(Records provided begins)

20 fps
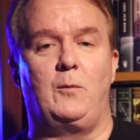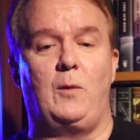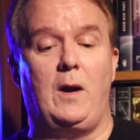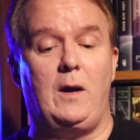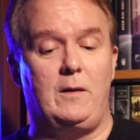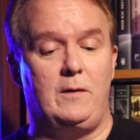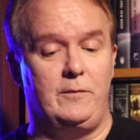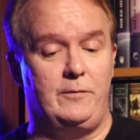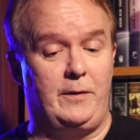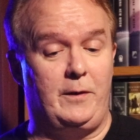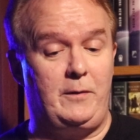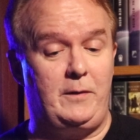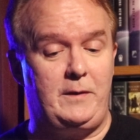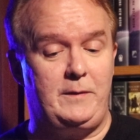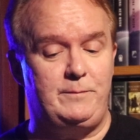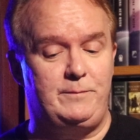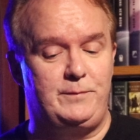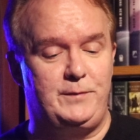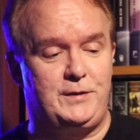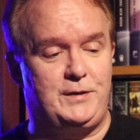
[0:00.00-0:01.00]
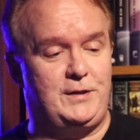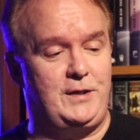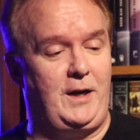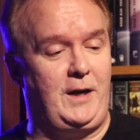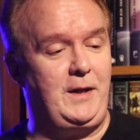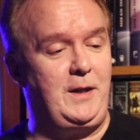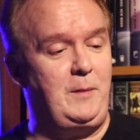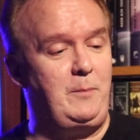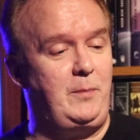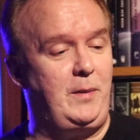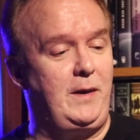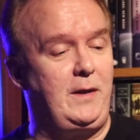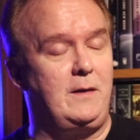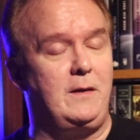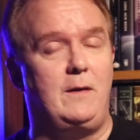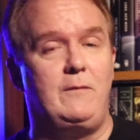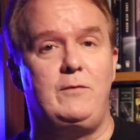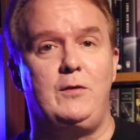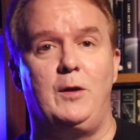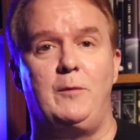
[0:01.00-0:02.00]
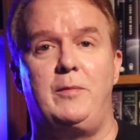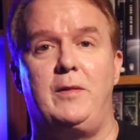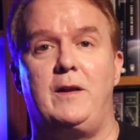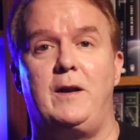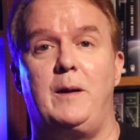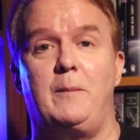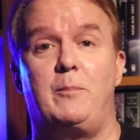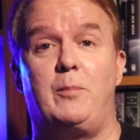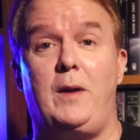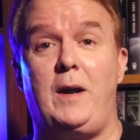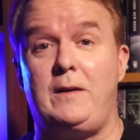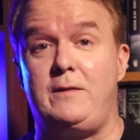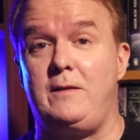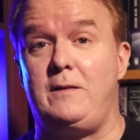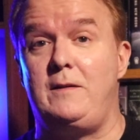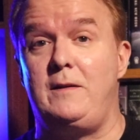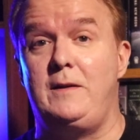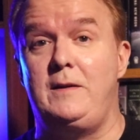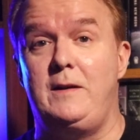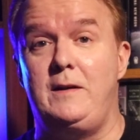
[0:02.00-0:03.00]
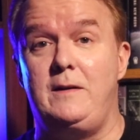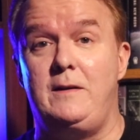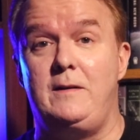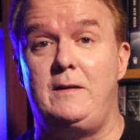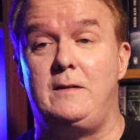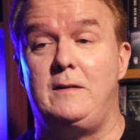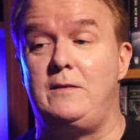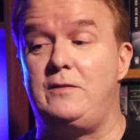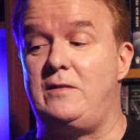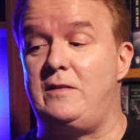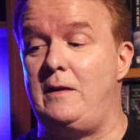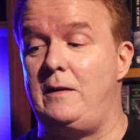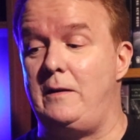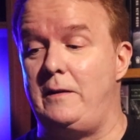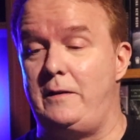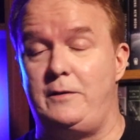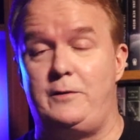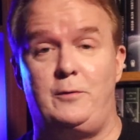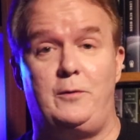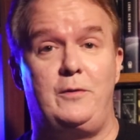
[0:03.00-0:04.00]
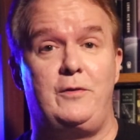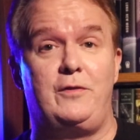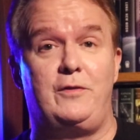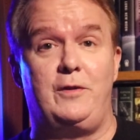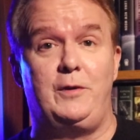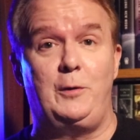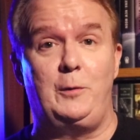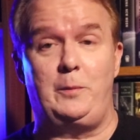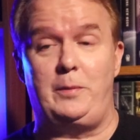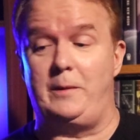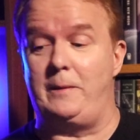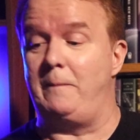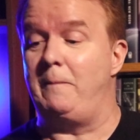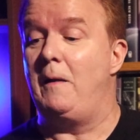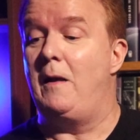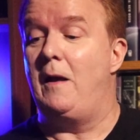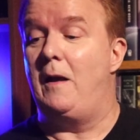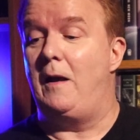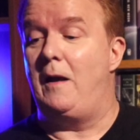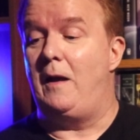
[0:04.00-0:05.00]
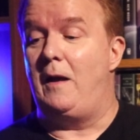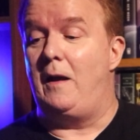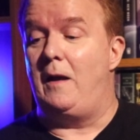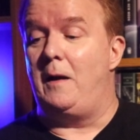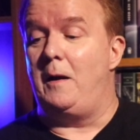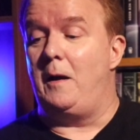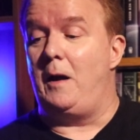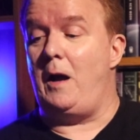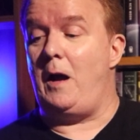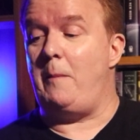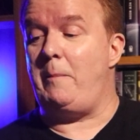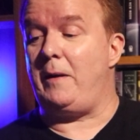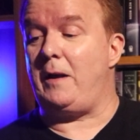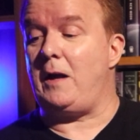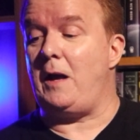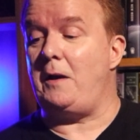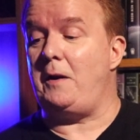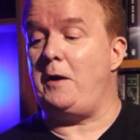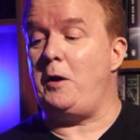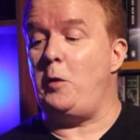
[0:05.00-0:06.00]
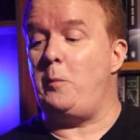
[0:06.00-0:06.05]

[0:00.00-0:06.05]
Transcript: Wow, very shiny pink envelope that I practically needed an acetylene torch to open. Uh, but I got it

(Records provided ends)

**What to do:**
Copy out only the lines from the one containing "[0:00.00-0:01.00]" to the end of the entries, unchanged. Drop the pictures.

**Solution for this problem:**
[0:00.00-0:01.00]
[0:01.00-0:02.00]
[0:02.00-0:03.00]
[0:03.00-0:04.00]
[0:04.00-0:05.00]
[0:05.00-0:06.00]
[0:06.00-0:06.05]

[0:00.00-0:06.05]
Transcript: Wow, very shiny pink envelope that I practically needed an acetylene torch to open. Uh, but I got it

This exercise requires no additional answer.